SUPPLIED RECORDS START
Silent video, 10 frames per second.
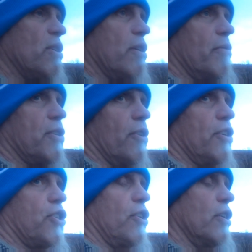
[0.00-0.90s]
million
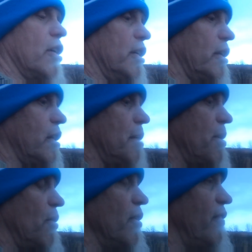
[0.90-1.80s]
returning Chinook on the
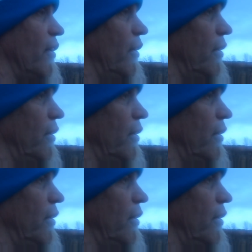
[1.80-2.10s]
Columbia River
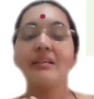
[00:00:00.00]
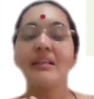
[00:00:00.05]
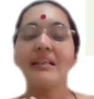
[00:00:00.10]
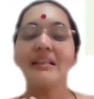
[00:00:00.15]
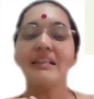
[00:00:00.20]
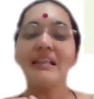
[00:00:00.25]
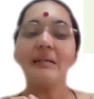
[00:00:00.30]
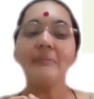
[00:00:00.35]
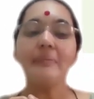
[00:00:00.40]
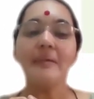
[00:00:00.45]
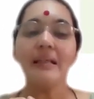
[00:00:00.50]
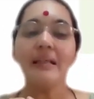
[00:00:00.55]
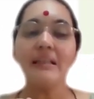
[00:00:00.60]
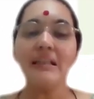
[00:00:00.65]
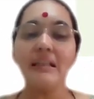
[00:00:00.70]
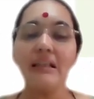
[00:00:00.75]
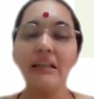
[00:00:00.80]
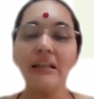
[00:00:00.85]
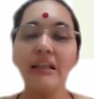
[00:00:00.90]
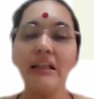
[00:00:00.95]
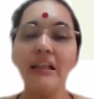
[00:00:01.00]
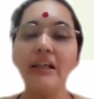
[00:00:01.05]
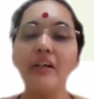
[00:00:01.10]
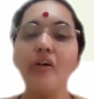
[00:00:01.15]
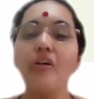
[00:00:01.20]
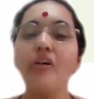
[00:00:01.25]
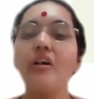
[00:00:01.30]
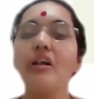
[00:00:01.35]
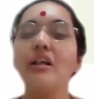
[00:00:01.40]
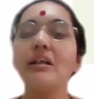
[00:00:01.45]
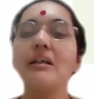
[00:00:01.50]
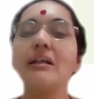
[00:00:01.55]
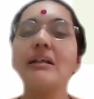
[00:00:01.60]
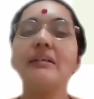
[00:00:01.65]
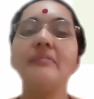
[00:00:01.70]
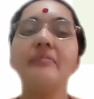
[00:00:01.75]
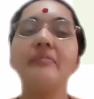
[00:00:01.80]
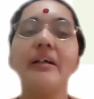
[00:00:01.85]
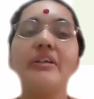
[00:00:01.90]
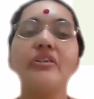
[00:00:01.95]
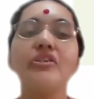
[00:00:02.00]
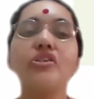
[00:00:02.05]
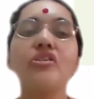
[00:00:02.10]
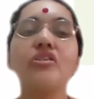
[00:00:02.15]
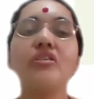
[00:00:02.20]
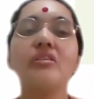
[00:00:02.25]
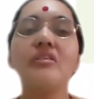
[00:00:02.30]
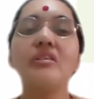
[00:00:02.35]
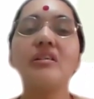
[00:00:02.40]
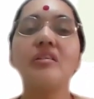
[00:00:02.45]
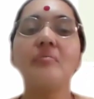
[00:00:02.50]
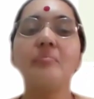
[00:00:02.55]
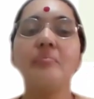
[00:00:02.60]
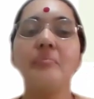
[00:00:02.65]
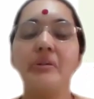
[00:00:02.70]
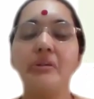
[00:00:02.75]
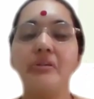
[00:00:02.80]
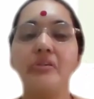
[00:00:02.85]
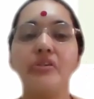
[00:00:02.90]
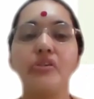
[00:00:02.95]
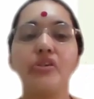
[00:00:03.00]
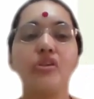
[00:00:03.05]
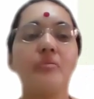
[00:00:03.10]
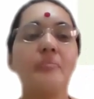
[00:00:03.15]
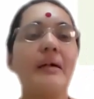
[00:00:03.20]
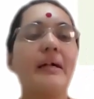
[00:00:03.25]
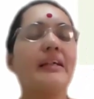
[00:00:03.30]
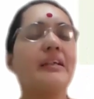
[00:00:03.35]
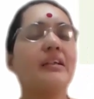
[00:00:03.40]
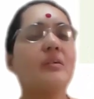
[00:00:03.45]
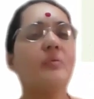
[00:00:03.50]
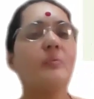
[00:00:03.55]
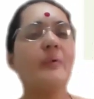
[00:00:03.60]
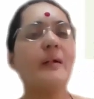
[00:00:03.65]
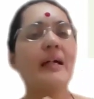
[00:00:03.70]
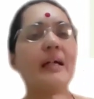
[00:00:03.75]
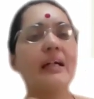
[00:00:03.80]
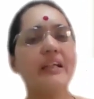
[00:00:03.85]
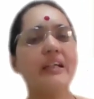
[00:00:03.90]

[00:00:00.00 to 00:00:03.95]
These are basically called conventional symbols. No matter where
SUPPLIED RECORDS END
## TASK DESCRIPTION
Reproduce the records above exactly, but only from the line with "[00:00:02.20]" up to and including the line with "[00:00:03.25]". Leave the pictures out.

## OUTPUT BELOW
[00:00:02.20]
[00:00:02.25]
[00:00:02.30]
[00:00:02.35]
[00:00:02.40]
[00:00:02.45]
[00:00:02.50]
[00:00:02.55]
[00:00:02.60]
[00:00:02.65]
[00:00:02.70]
[00:00:02.75]
[00:00:02.80]
[00:00:02.85]
[00:00:02.90]
[00:00:02.95]
[00:00:03.00]
[00:00:03.05]
[00:00:03.10]
[00:00:03.15]
[00:00:03.20]
[00:00:03.25]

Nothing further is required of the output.